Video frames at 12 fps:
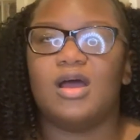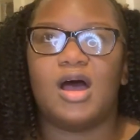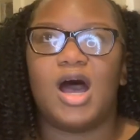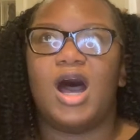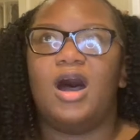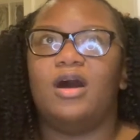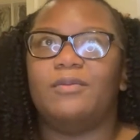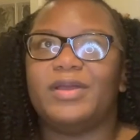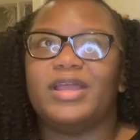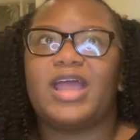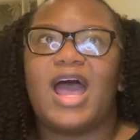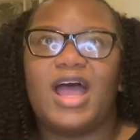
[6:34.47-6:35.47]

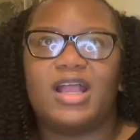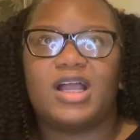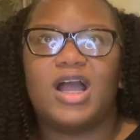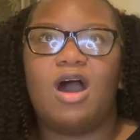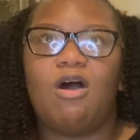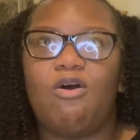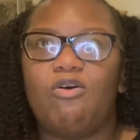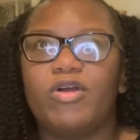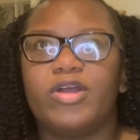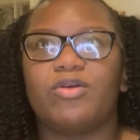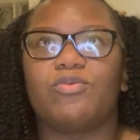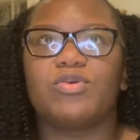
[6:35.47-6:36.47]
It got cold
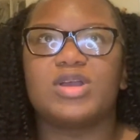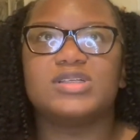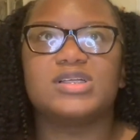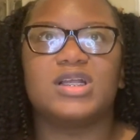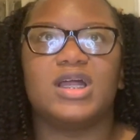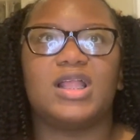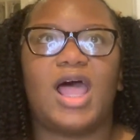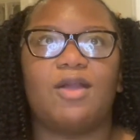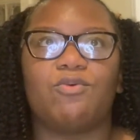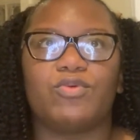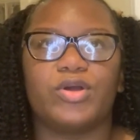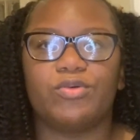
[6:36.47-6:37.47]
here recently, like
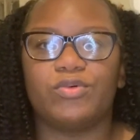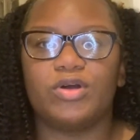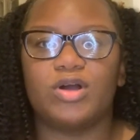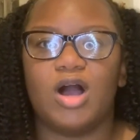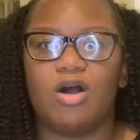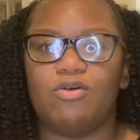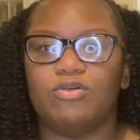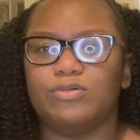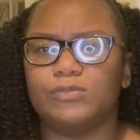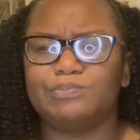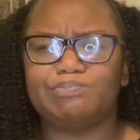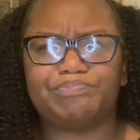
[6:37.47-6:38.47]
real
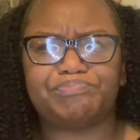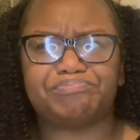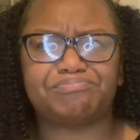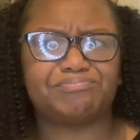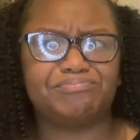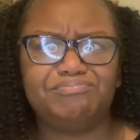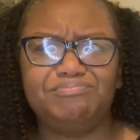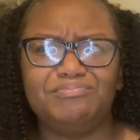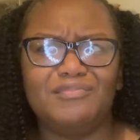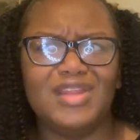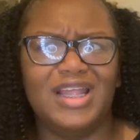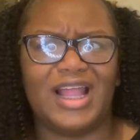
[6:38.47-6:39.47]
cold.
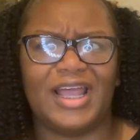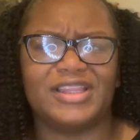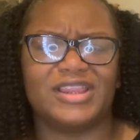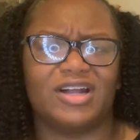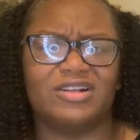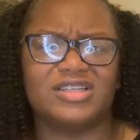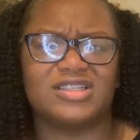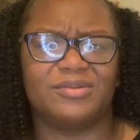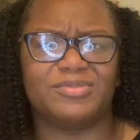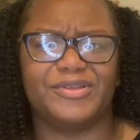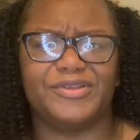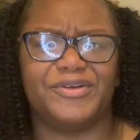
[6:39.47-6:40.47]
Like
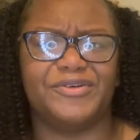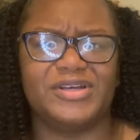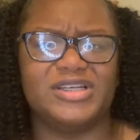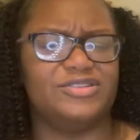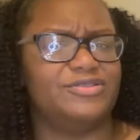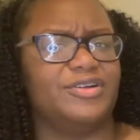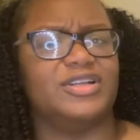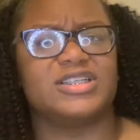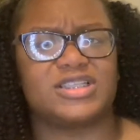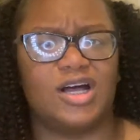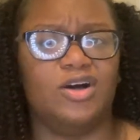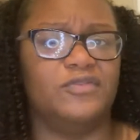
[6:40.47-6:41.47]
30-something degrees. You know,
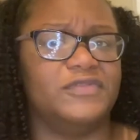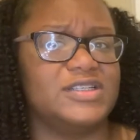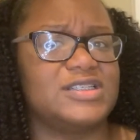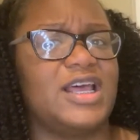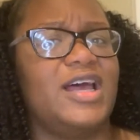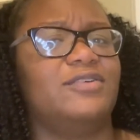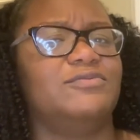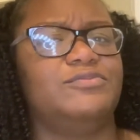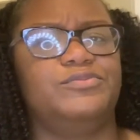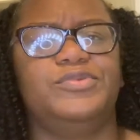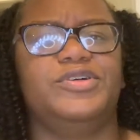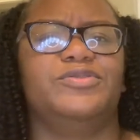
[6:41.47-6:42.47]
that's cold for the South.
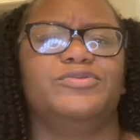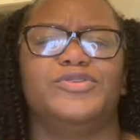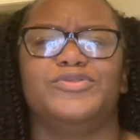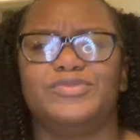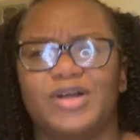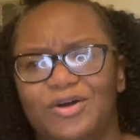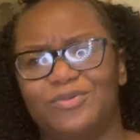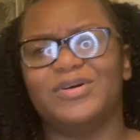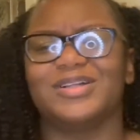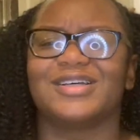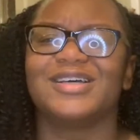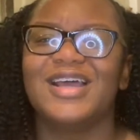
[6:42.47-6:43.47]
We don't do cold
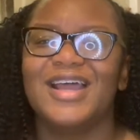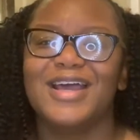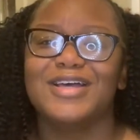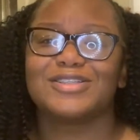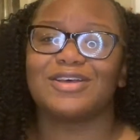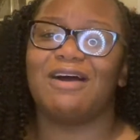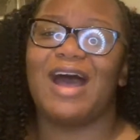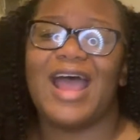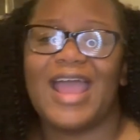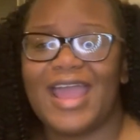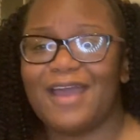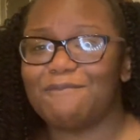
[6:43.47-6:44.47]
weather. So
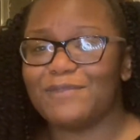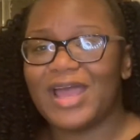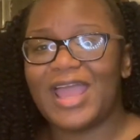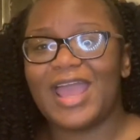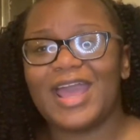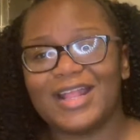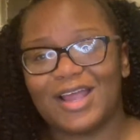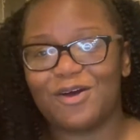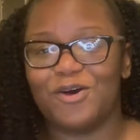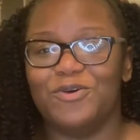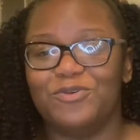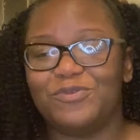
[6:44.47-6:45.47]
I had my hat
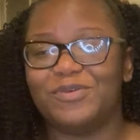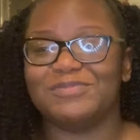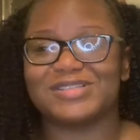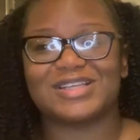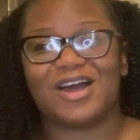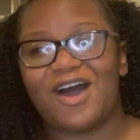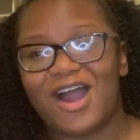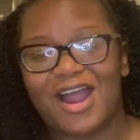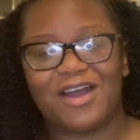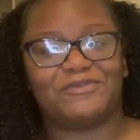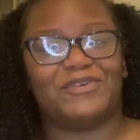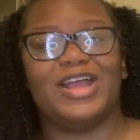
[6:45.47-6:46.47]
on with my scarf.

════════════════

**Task requirements:** Line by line, write out the entries exactly, and leave the pictures out.

**Solution for this task:**
Video frames at 12 fps:
[6:34.47-6:35.47]

[6:35.47-6:36.47]
It got cold
[6:36.47-6:37.47]
here recently, like
[6:37.47-6:38.47]
real
[6:38.47-6:39.47]
cold.
[6:39.47-6:40.47]
Like
[6:40.47-6:41.47]
30-something degrees. You know,
[6:41.47-6:42.47]
that's cold for the South.
[6:42.47-6:43.47]
We don't do cold
[6:43.47-6:44.47]
weather. So
[6:44.47-6:45.47]
I had my hat
[6:45.47-6:46.47]
on with my scarf.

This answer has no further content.